### TASK OBJECTIVE
Which lines run from the one containing "Frames from a" through the end of the entries? Restate them word for word, and only those.

### PROVIDED RECORDS
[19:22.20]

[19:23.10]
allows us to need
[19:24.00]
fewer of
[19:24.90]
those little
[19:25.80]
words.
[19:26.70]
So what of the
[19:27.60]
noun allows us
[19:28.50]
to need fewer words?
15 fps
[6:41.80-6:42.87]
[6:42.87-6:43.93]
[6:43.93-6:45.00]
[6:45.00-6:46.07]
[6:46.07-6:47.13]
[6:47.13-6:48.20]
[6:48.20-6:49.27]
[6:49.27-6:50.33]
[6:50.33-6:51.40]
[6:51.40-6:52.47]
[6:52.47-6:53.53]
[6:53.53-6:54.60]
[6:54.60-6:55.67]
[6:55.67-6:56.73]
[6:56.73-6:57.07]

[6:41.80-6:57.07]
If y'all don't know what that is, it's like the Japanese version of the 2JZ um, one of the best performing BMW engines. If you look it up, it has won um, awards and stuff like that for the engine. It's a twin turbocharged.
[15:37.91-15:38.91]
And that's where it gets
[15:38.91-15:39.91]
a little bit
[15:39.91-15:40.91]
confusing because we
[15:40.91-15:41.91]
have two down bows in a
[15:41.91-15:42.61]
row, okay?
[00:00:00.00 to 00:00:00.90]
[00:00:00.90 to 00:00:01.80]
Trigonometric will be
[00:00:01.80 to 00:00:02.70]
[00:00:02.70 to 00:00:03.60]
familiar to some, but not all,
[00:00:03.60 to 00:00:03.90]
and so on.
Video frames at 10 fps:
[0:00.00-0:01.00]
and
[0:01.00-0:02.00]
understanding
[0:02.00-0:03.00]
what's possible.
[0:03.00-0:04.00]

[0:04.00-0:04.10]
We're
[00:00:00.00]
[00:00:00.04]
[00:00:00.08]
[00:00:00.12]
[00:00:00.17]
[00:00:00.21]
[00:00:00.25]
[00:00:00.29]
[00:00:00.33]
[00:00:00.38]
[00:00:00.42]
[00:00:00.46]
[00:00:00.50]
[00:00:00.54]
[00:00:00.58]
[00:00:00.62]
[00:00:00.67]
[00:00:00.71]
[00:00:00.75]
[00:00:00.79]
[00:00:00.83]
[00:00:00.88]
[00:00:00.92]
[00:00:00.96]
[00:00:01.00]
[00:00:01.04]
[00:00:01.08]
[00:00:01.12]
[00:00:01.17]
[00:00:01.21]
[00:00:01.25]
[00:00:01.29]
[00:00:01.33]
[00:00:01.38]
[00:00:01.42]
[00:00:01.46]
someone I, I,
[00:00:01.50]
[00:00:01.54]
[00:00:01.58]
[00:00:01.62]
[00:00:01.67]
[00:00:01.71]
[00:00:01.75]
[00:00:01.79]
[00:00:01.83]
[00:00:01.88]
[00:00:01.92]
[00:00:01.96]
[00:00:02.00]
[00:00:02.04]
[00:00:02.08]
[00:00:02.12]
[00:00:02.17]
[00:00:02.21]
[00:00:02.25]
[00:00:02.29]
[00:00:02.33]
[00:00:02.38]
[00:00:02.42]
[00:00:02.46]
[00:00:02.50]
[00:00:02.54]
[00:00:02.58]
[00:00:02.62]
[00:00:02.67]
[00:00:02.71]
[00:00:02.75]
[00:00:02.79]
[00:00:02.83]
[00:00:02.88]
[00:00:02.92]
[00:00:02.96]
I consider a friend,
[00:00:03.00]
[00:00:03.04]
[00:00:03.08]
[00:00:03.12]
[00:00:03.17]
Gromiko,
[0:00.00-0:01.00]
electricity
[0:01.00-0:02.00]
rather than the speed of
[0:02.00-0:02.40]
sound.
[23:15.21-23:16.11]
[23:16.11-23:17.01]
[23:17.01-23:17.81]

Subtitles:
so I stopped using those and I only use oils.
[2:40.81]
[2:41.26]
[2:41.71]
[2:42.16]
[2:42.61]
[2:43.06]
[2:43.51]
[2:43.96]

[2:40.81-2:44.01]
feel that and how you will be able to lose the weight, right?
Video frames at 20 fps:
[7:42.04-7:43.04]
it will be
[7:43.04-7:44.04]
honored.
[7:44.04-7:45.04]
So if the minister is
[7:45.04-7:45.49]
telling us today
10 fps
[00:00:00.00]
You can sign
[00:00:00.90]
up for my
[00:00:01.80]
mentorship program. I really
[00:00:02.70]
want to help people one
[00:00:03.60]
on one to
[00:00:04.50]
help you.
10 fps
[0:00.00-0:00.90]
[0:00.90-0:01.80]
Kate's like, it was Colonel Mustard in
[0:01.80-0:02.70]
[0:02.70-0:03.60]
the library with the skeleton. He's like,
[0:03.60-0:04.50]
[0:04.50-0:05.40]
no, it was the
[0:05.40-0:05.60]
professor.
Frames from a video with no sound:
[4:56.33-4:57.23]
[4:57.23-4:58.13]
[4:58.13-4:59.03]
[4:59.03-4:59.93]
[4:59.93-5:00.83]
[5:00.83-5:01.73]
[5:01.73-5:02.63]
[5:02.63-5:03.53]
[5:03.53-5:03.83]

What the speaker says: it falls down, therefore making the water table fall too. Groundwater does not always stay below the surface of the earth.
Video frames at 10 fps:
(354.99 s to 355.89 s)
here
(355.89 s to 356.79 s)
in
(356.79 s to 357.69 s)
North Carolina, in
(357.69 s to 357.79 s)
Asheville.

### TASK RESULT
Frames from a video with no sound:
[4:56.33-4:57.23]
[4:57.23-4:58.13]
[4:58.13-4:59.03]
[4:59.03-4:59.93]
[4:59.93-5:00.83]
[5:00.83-5:01.73]
[5:01.73-5:02.63]
[5:02.63-5:03.53]
[5:03.53-5:03.83]

What the speaker says: it falls down, therefore making the water table fall too. Groundwater does not always stay below the surface of the earth.
Video frames at 10 fps:
(354.99 s to 355.89 s)
here
(355.89 s to 356.79 s)
in
(356.79 s to 357.69 s)
North Carolina, in
(357.69 s to 357.79 s)
Asheville.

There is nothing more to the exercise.